World News
OPEC Reaching Output Deal Fails To Impress Traders, Oil Drops Nearly 2%
After causing a week of declines due to worries that the failed Organization of the Petroleum Exporting Countries (OPEC) output talks would lead to global oversupply, crude traders on Wednesday responded to news of the cartel reaching an unexpected compromise by continuing the downward plunge, with oil prices dropping nearly 3 percent.
Brent settled down $1.73 per barrel, or 2.26 percent, at $74.76 per barrel, while West Texas Intermediate declined by $2.12, or 2.82 percent, at $73.13 per barrel.
Tariq Zahir, managing member of the global macro program at Tyche Capital Advisors, said given that crude was nearing overbought levels, "It's not surprising to see it down."
The drops followed reports that Saudi Arabia and the United Arab Emirates reached a compromise that should, if ratified, extend a deal to curb output until the end of 2022 but also supply more crude to what has rapidly become a tight oil market as the world recovers from the Covid pandemic.
The UAE had opposed extending the existing deal until December 2022 from April 2022 unless it was granted a higher production quota, and sources told media that this baseline will be raised to 3.65 million barrels per day (bpd); a new date for the next OPEC meeting is expected to be announced soon.

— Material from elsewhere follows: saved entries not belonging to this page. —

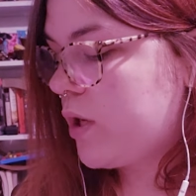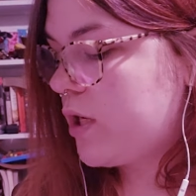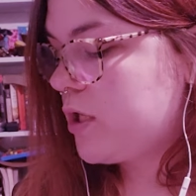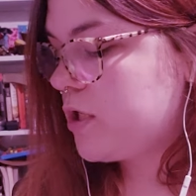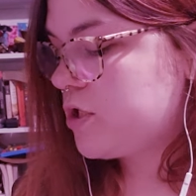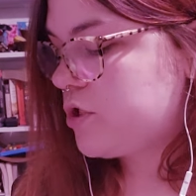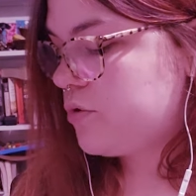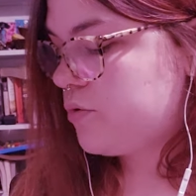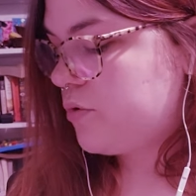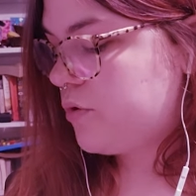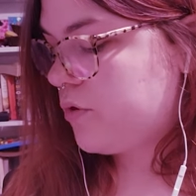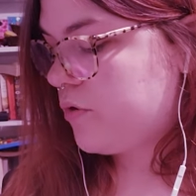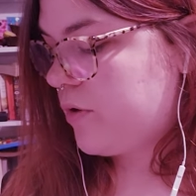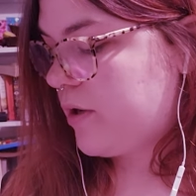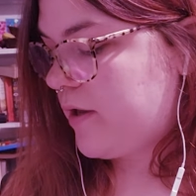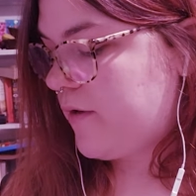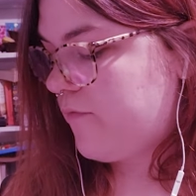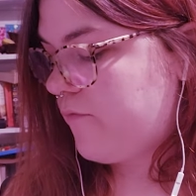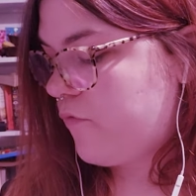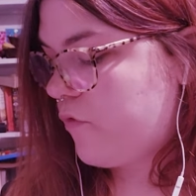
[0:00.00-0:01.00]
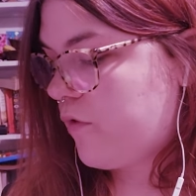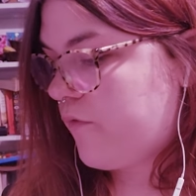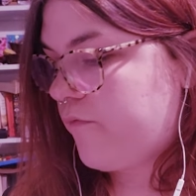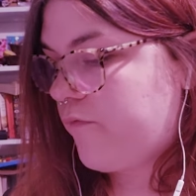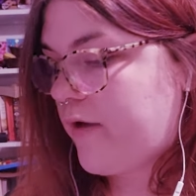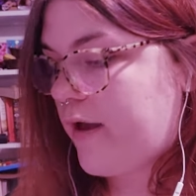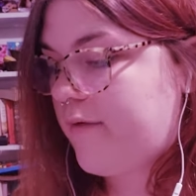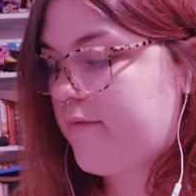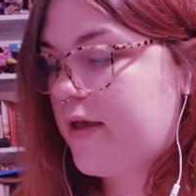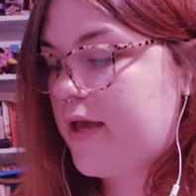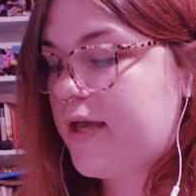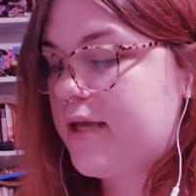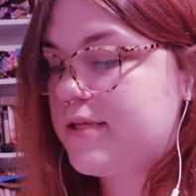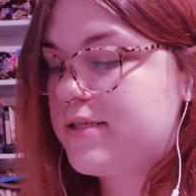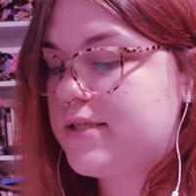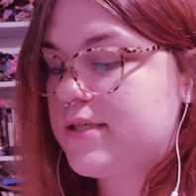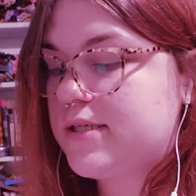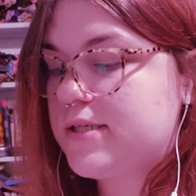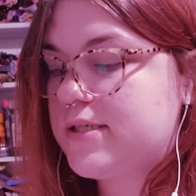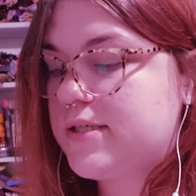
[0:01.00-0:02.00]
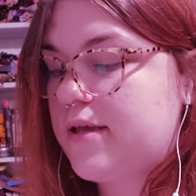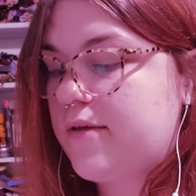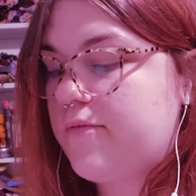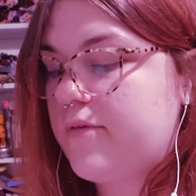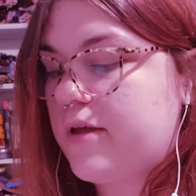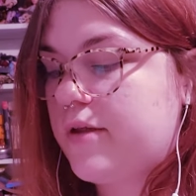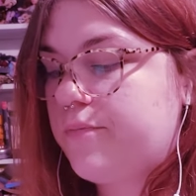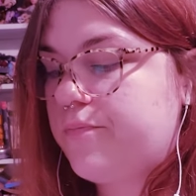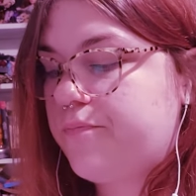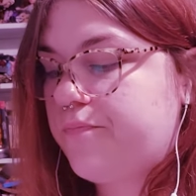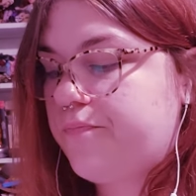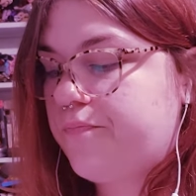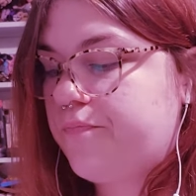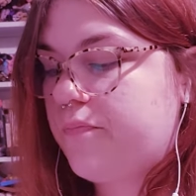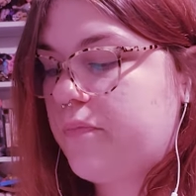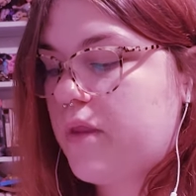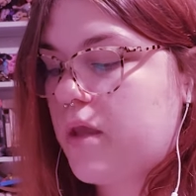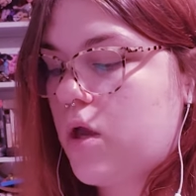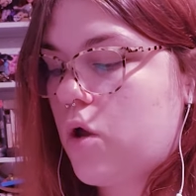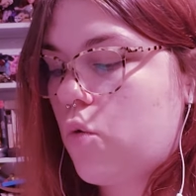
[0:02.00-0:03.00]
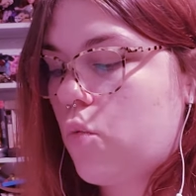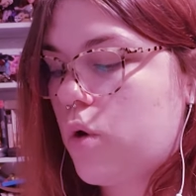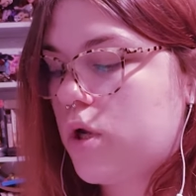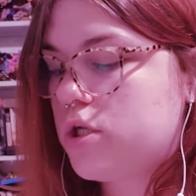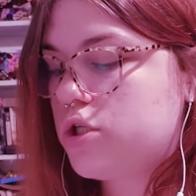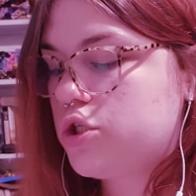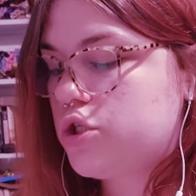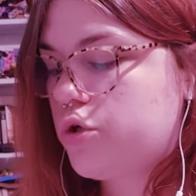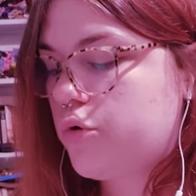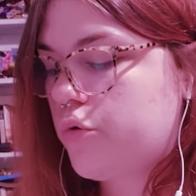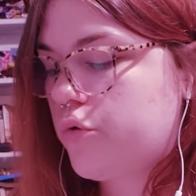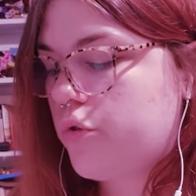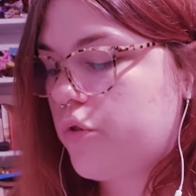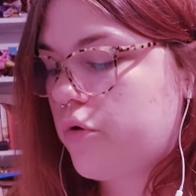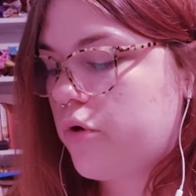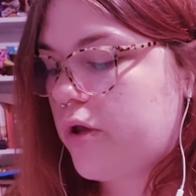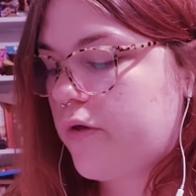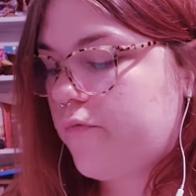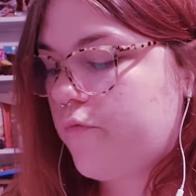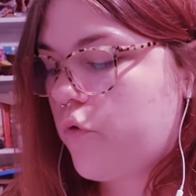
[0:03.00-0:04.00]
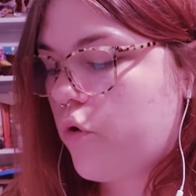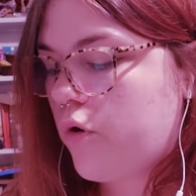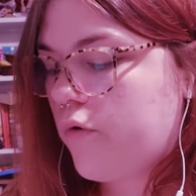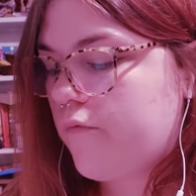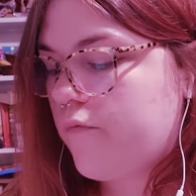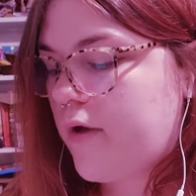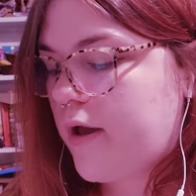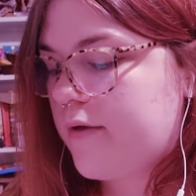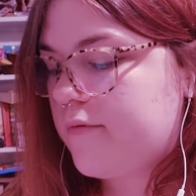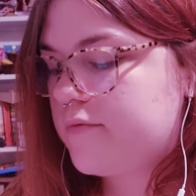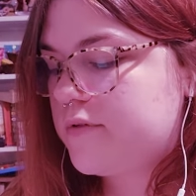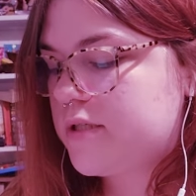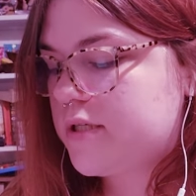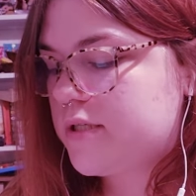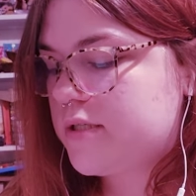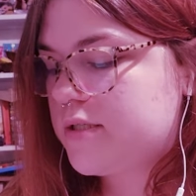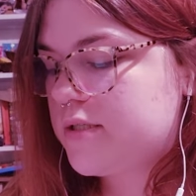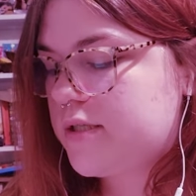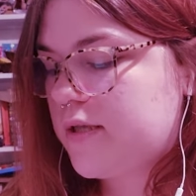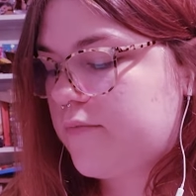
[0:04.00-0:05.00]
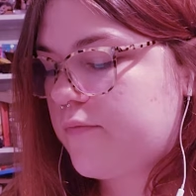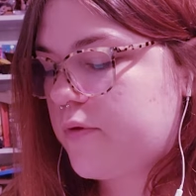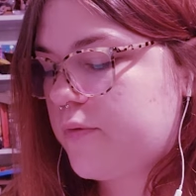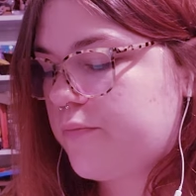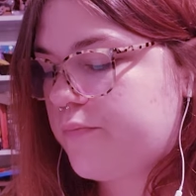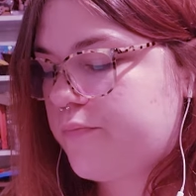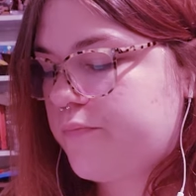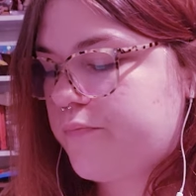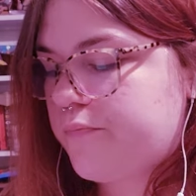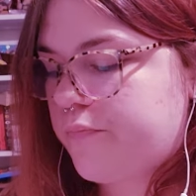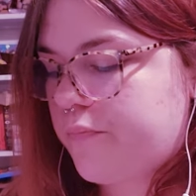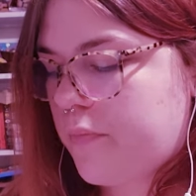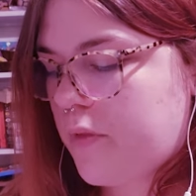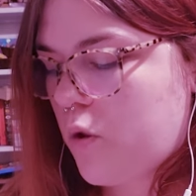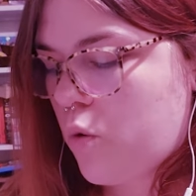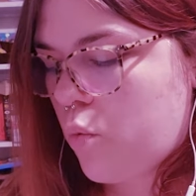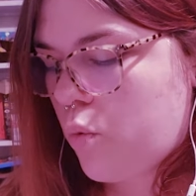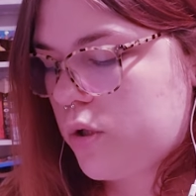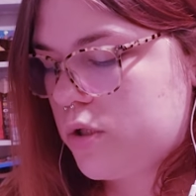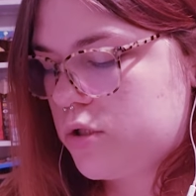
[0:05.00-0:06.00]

1, 2, 3, 4, 5, 6, 7. 1, 2, 3, 4, 5, 6, 7. 1,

Also weighing heavily on traders was the U.S. Energy Information Administration on Wednesday stating that although crude stockpiles draws last week were far greater than anticipated (and in their eighth consecutive draw), gasoline stocks rose by 1 million barrels compared with expectations for a 1.8 million-barrel drop.
Bloomberg on Wednesday noted that oil demand overall has indeed almost recovered but is different than prior to the pandemic: the news outlet pointed out that shifting consumer habits have driven up demand for naphtha to make plastics, as well as diesel to power the trucks and trains that deliver the goods; also, consumption of liquefied petroleum gas, a common cooking fuel in parts of Asia, is jumping.
Bloomberg stated, "Producers of crudes that are rich in naphtha and liquefied petroleum gases are experiencing stronger pricing; this is one of the reasons why barrels pumped from fields in the North Sea and U.S. shale deposits are fetching big premiums over grades exported from the Middle East."
For the record, the International Energy Agency estimated that oil demand in June was about 3 percent below where it stood in the same month in 2019, and that by December it will be back at parity.